- **Exercise directions**
Give back each entry unchanged, minus pictures.

Start of Data

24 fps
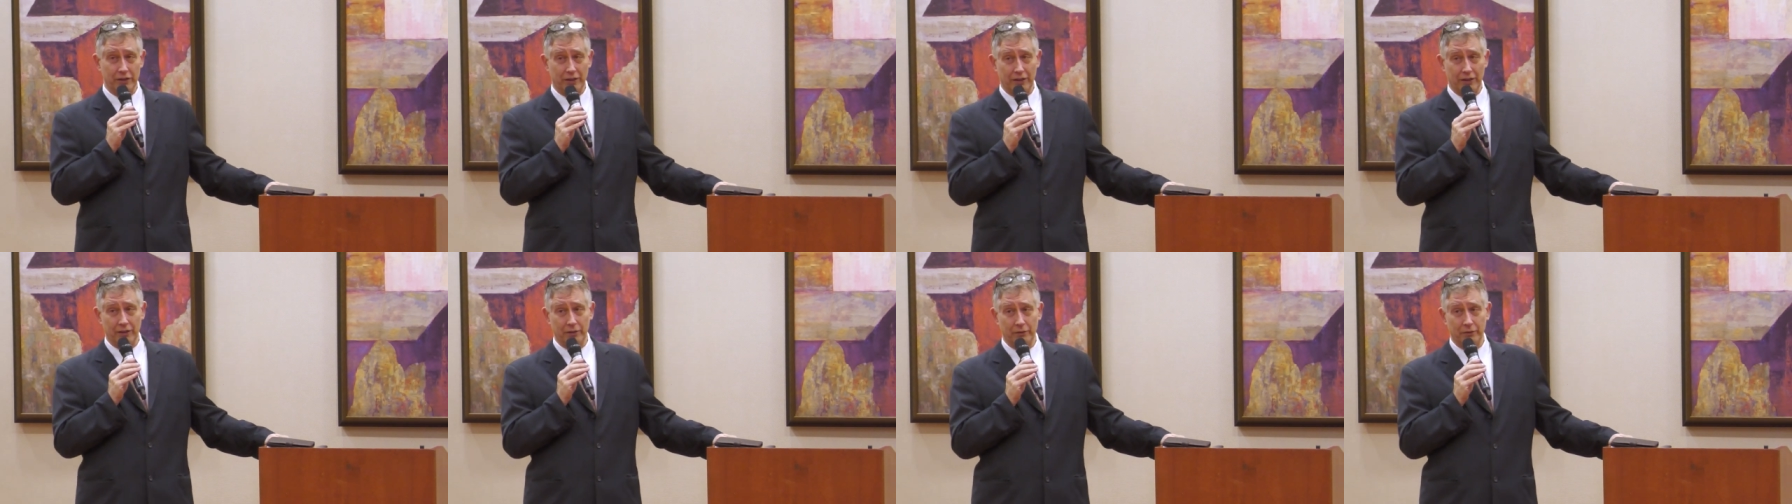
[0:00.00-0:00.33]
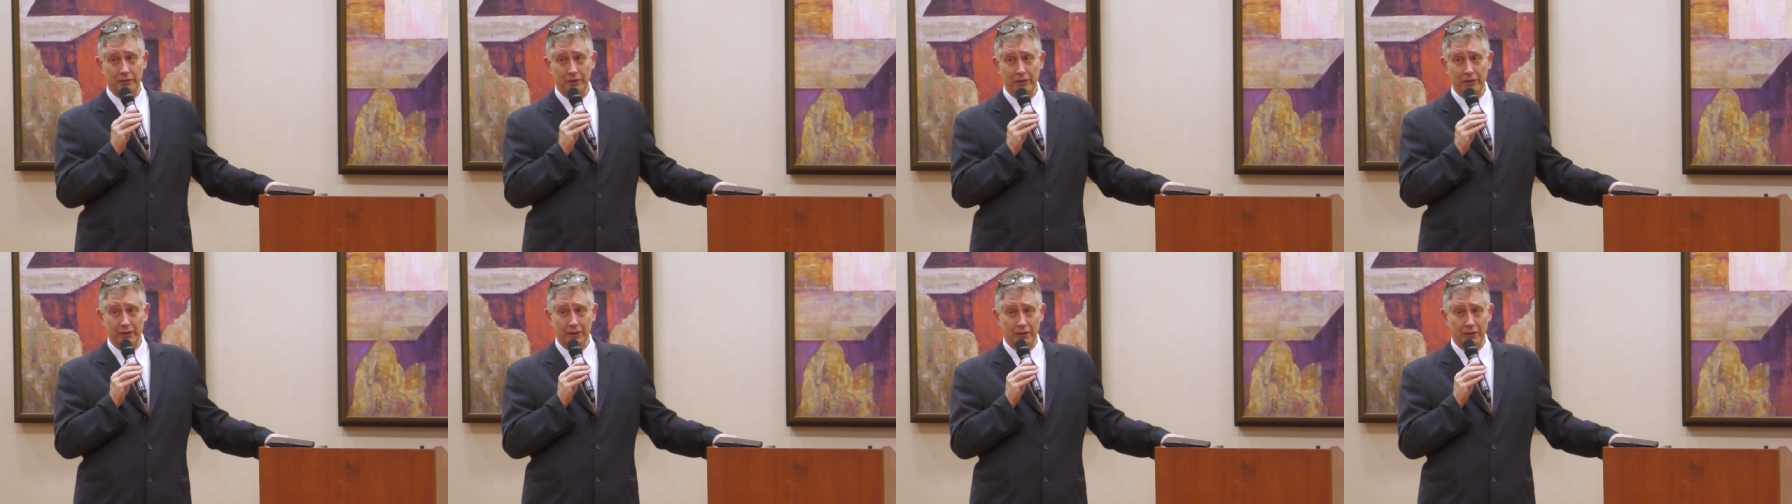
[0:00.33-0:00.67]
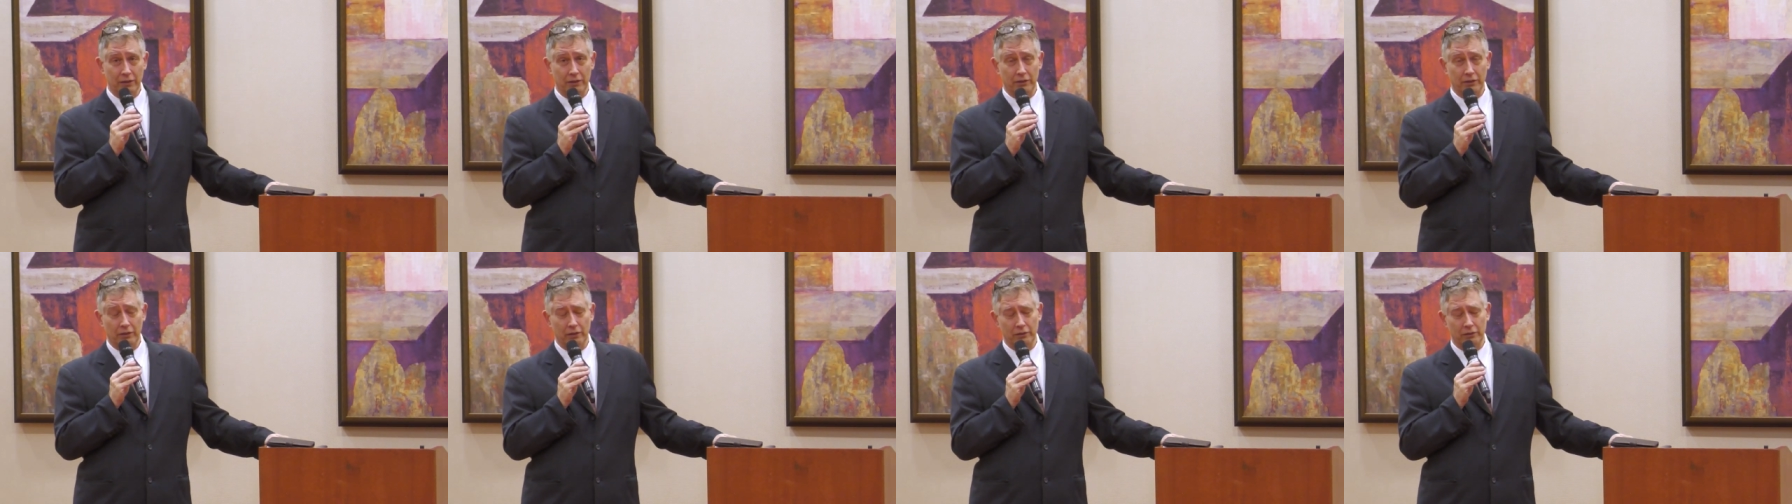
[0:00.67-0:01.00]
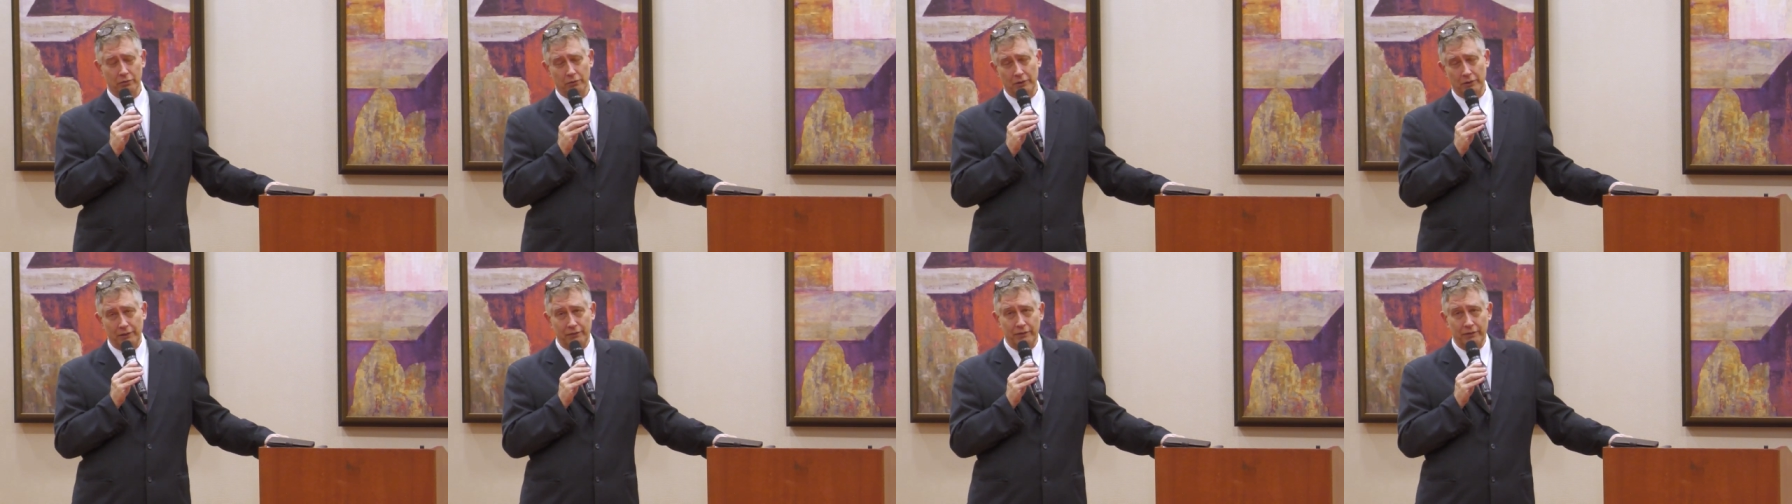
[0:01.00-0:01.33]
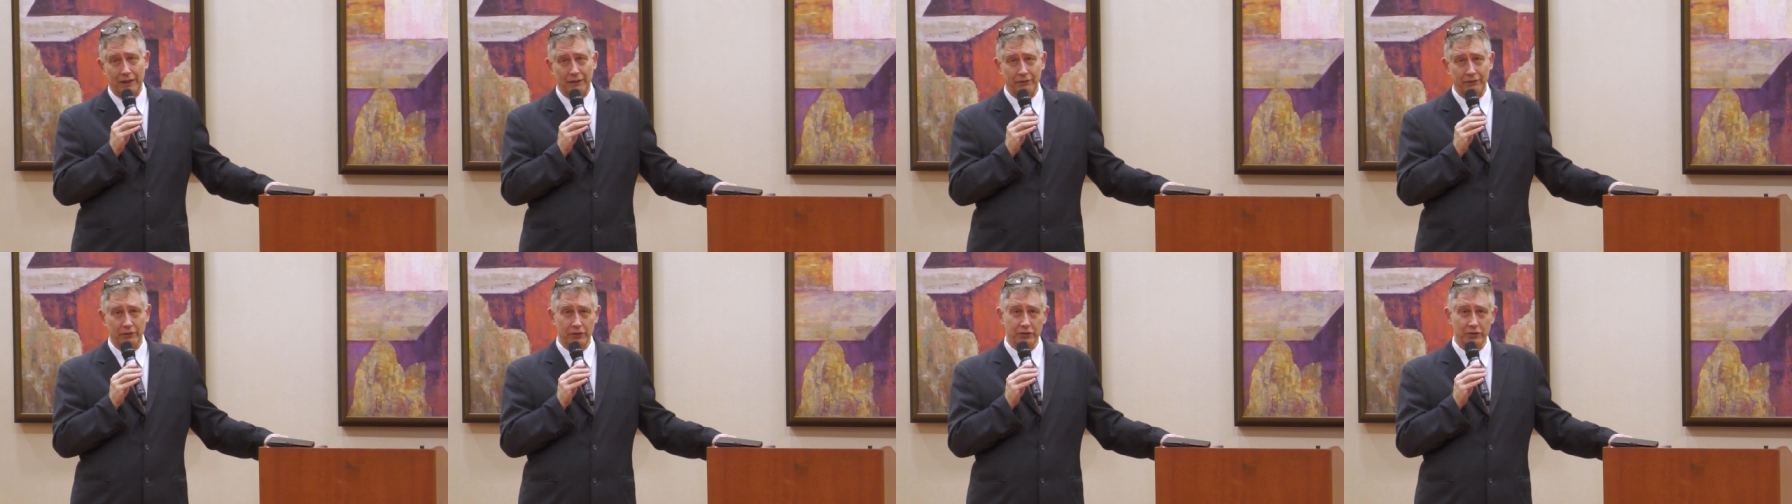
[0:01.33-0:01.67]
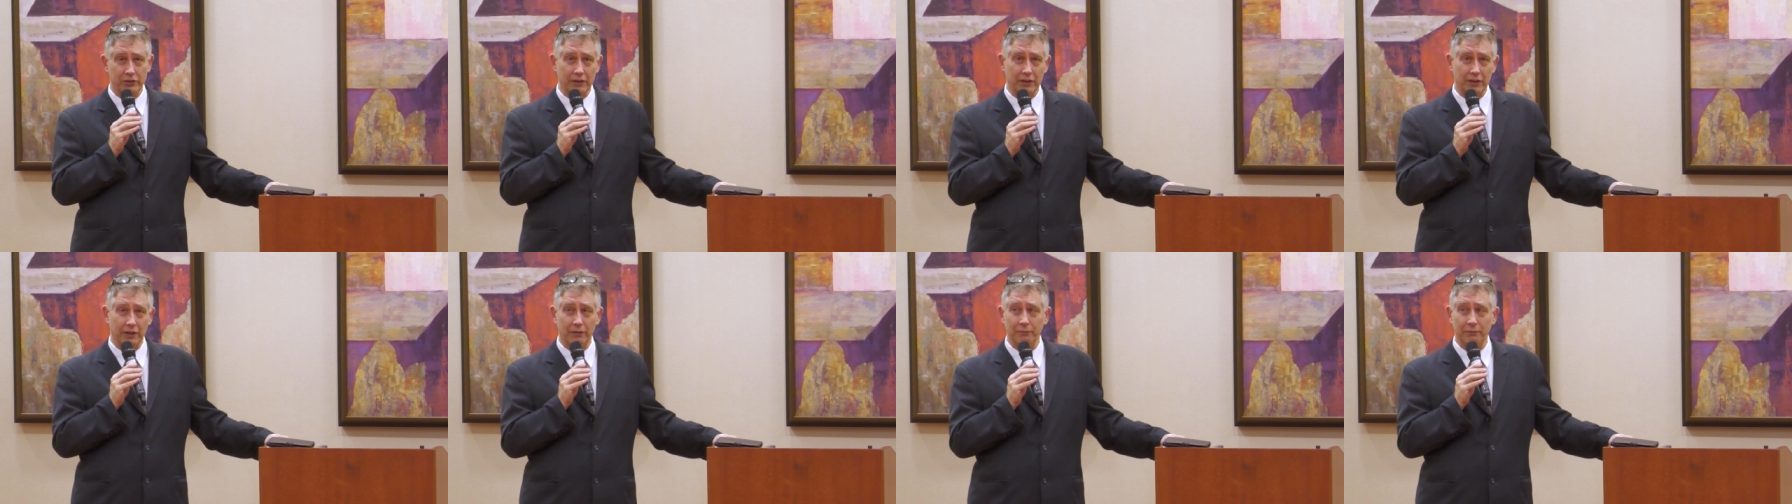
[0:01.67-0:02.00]
ago, twenty-five
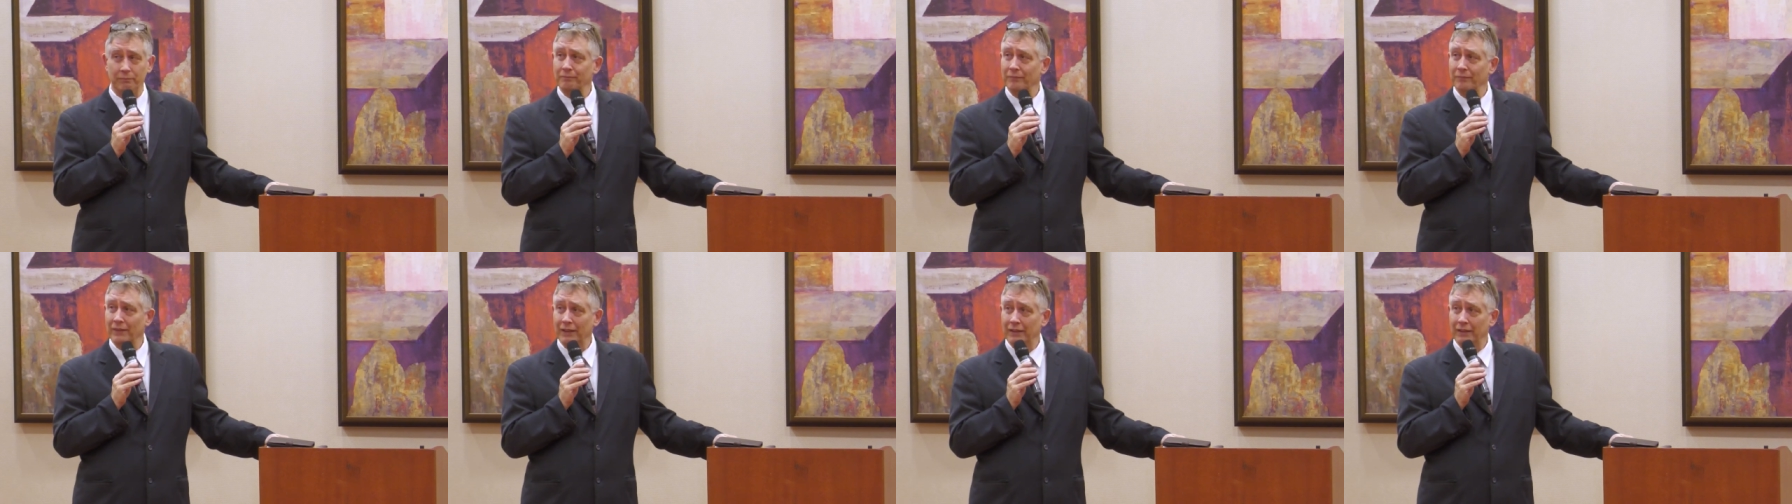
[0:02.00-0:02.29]
years ago,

End of Data

- **Answer**
24 fps
[0:00.00-0:00.33]
[0:00.33-0:00.67]
[0:00.67-0:01.00]
[0:01.00-0:01.33]
[0:01.33-0:01.67]
[0:01.67-0:02.00]
ago, twenty-five
[0:02.00-0:02.29]
years ago,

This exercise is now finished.